(Syndicated to Kansas newspapers June 15, 2015)

Martin HawverAs many as 25,000 state employees whose jobs were guaranteed through June 26 now face the possibility of furloughs as a result of working for a state that is nearly broke—Kansas.

Yes, those workers, due to some fairly complicated budget dancing around the effective date of the new, tight budget and when payroll periods start and such, were rescued on June 7. They were officially declared “essential” to the operation of the state, and because they wore that mantle, they couldn’t be furloughed without pay.

Well, that safety net dissolves at the legislative sine die adjournment on June 26.

They go back into the now clearly defined pool of state employees who the state presumably can do its business without…and with the governor now charged with cutting some $50 million—and probably more—from the state budget for the year that starts July 1, they could become one of the quickest ways to balance the budget.

Not a very comfortable place for those state employees to be.

And, there are few easier ways for Director of the Budget Shawn Sullivan to make that $50 million in cuts than to start canceling appropriations for the agencies they work for.

Oh, yes, it’s the budget director who makes those cuts in spending, not the governor. It’s not hard to draw the line between the director of the budget and Gov. Sam Brownback, who Sullivan works for, but it will be the budget director who makes those decisions on what to cut and where to cut and who sees his/her job dissolve.

Insiders, of course, are waiting to see whether Sullivan uses his own letterhead to announce budget cuts that will result in layoffs or whether it will be the governor’s letterhead on that press release, but the result will be the same.

The $50 million in cuts to the $6.3 billion budget is of course a small percentage. Less than, say, a nuisance one-half percent income tax on those LLCs, subchapter S corporations and sole proprietorships that Brownback fiercely protected from any fiscal unpleasantness related to learning again how they do that Kansas income tax thing.

Or, that $50 million is just a dab over a .10 percent increase in the sales tax, going from a 6.5 percent rate (up from 6.15 percent) to a 6.6 percent sales tax rate that would have come very close to covering the shortfall that lawmakers told the governor to come up with money for. And, probably nobody would have noticed except accountants. After all, 0.10 is a dime in additional sales tax on a $100 purchase.

But that $50 million cut that will have Brownback’s fingerprints on it—or the fingerprint of his employee Sullivan—is probably the most politically visible action that the governor will take this year to support his theory that by not taxing businesses, they prosper, hire workers, buy lathes or such, and spend that tax-free non-wage income on, well, nearly anything.

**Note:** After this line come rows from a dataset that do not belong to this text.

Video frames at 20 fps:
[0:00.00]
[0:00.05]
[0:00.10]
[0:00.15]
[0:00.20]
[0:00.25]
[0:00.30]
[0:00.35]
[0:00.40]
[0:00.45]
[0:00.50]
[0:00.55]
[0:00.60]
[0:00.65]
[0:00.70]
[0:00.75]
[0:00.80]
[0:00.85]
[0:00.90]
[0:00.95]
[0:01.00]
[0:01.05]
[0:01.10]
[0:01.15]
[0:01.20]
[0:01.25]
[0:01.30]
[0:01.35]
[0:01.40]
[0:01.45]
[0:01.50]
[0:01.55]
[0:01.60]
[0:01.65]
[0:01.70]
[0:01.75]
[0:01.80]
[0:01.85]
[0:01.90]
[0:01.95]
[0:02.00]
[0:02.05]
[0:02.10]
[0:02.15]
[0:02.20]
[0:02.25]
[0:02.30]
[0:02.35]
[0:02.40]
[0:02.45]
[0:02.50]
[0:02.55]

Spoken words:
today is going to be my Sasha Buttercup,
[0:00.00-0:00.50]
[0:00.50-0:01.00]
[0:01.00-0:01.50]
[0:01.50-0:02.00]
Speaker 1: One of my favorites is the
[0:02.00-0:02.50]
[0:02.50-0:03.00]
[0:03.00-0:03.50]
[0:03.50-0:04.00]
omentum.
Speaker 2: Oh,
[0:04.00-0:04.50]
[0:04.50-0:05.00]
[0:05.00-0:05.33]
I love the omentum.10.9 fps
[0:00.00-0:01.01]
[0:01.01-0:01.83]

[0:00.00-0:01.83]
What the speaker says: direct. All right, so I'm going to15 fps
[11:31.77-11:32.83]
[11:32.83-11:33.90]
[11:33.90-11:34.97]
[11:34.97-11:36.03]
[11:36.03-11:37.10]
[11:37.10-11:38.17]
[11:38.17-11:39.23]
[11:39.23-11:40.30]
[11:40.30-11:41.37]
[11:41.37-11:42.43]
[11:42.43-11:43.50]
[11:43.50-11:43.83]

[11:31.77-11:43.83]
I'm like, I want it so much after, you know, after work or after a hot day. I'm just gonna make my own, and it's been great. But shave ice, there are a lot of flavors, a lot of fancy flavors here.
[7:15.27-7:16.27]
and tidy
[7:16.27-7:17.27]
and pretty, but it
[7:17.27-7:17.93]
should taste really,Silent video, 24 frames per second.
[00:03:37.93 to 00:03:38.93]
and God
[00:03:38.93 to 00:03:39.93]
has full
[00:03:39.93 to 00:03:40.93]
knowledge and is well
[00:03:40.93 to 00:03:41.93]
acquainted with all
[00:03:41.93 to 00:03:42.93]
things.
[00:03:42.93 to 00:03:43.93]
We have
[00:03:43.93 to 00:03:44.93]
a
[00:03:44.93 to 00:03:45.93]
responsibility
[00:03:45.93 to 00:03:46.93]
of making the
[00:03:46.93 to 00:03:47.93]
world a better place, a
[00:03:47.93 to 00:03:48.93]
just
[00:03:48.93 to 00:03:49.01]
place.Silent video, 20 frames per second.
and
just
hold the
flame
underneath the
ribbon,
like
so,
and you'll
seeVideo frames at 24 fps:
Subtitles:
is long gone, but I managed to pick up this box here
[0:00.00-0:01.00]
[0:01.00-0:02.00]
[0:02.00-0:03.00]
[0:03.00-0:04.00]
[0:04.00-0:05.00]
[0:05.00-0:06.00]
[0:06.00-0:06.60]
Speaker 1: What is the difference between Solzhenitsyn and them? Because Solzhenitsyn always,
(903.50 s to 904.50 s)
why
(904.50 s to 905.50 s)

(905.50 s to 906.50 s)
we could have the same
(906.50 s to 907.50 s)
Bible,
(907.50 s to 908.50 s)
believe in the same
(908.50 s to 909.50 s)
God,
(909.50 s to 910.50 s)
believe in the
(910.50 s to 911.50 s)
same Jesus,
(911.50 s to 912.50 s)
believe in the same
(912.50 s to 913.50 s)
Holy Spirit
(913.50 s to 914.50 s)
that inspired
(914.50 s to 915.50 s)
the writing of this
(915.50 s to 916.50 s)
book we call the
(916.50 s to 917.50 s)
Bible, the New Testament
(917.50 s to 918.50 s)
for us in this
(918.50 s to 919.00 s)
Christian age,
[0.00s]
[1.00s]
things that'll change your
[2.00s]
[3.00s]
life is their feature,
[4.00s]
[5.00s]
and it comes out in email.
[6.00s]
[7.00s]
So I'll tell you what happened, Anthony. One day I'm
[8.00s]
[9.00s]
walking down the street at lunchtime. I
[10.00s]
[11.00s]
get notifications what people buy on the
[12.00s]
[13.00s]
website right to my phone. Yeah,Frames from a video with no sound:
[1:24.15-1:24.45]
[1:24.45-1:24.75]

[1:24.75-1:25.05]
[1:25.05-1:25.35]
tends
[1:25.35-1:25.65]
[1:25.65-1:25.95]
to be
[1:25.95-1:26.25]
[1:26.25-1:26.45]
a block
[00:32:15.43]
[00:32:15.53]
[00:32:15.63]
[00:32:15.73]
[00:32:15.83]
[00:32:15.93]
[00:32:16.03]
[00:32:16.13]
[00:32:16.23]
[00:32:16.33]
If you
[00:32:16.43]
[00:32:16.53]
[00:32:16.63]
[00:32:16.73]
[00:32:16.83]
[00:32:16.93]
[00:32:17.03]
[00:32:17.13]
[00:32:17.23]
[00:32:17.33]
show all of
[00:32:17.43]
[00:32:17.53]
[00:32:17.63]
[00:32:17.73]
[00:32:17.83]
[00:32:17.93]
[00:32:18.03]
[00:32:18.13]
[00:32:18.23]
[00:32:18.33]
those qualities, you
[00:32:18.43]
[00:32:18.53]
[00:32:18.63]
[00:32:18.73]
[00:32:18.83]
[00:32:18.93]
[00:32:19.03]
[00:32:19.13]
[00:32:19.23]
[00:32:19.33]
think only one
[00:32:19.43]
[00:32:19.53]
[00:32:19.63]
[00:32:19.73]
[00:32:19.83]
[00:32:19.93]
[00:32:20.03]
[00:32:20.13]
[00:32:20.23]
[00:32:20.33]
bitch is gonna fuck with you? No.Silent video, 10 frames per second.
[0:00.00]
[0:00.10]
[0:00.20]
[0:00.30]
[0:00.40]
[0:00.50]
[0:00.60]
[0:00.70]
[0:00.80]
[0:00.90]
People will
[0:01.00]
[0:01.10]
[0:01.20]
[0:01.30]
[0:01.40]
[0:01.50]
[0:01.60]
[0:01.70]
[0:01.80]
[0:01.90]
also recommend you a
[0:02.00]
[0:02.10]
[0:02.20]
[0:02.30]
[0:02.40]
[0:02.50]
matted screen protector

Hard to tell whether at some point this don’t-tax-business strategy will work. It hasn’t worked yet. Apparently won’t work in the upcoming fiscal year and its chance of working probably isn’t improved by laying off state employees who aren’t going to have a bunch of money in their pockets for the “consumption” that is the key to a tax policy change that Brownback touts.

Can Brownback maintain that hands-off strategy for business taxes? It’s been relatively easy for the past three years, but we’re wondering whether it is good for yet another year, when the Legislature meets in January of an election year for members of both the House and Senate.

Oh, and members of the House and Senate are wondering, too, whether the narrow but successful no-business tax strategy which has worked in GOP primary elections will stretch to the general election next year.